-- Available records follows --

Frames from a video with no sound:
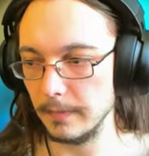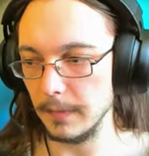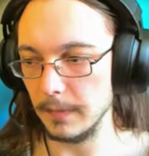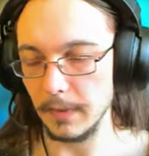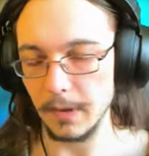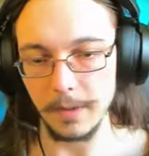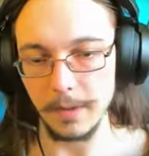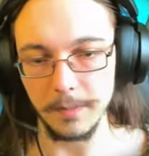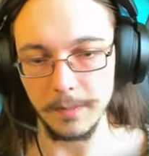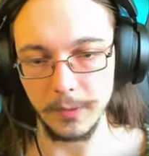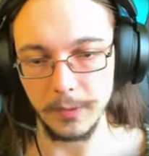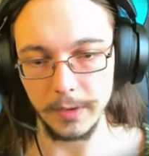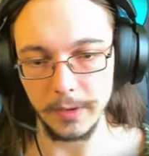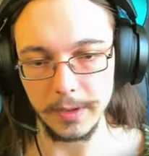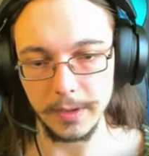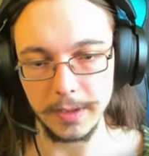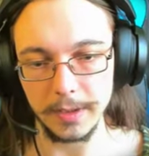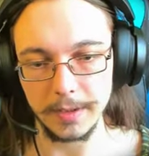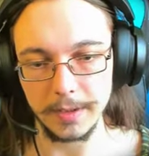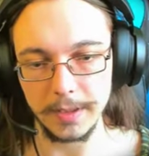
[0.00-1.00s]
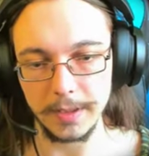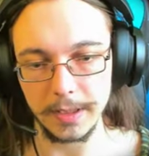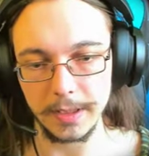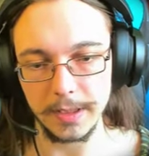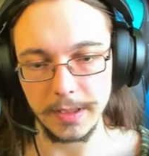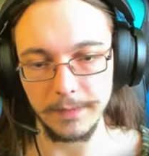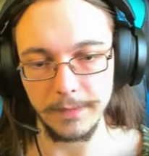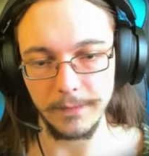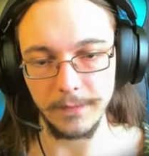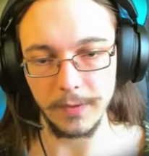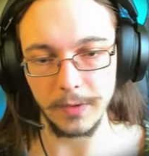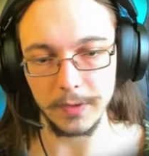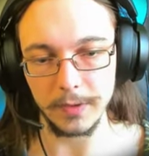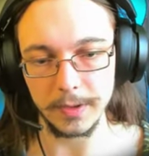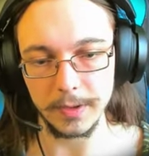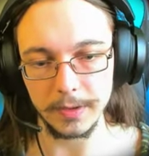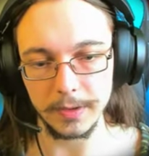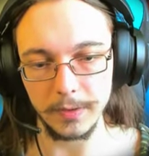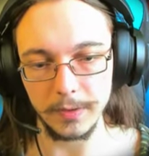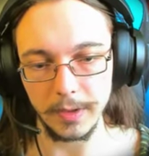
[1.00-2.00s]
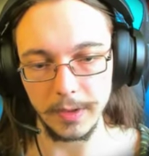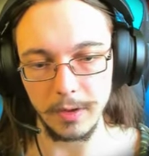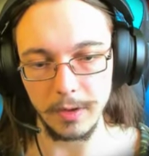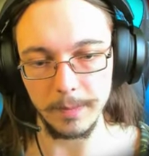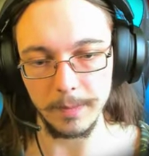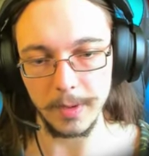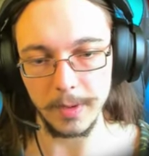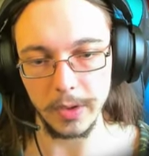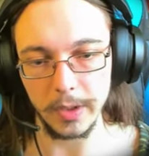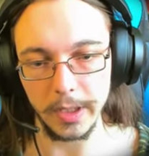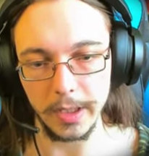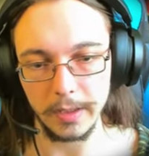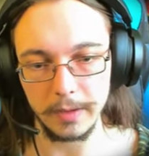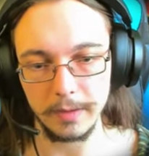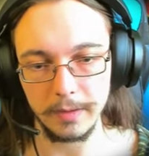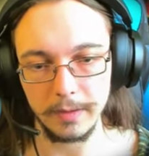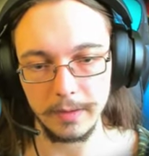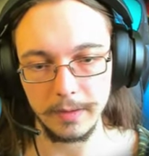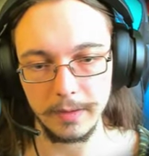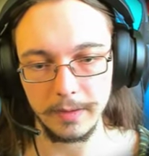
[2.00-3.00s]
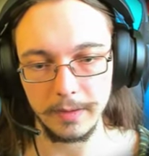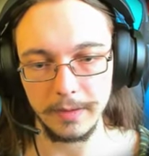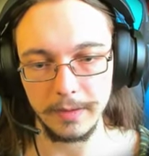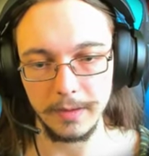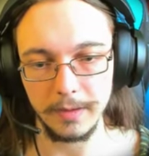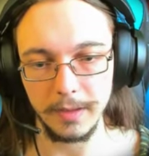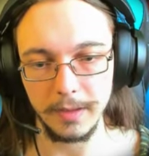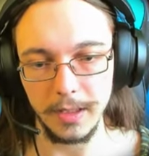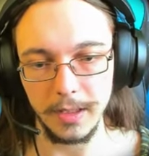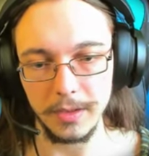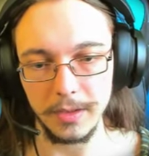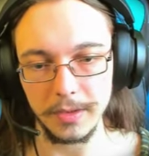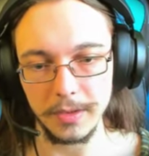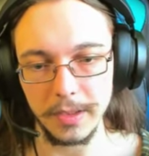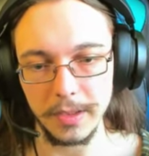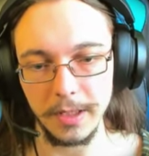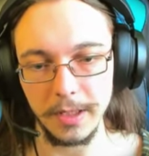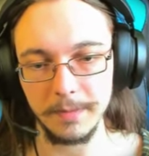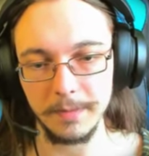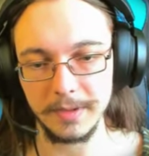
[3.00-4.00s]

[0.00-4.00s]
And then put it into six different furnaces so they all burn it easily.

-- Available records concluded --

Work instructions
Without the pictures, reproduce every line of the records above exactly.

Solution to this exercise
Frames from a video with no sound:
[0.00-1.00s]
[1.00-2.00s]
[2.00-3.00s]
[3.00-4.00s]

[0.00-4.00s]
And then put it into six different furnaces so they all burn it easily.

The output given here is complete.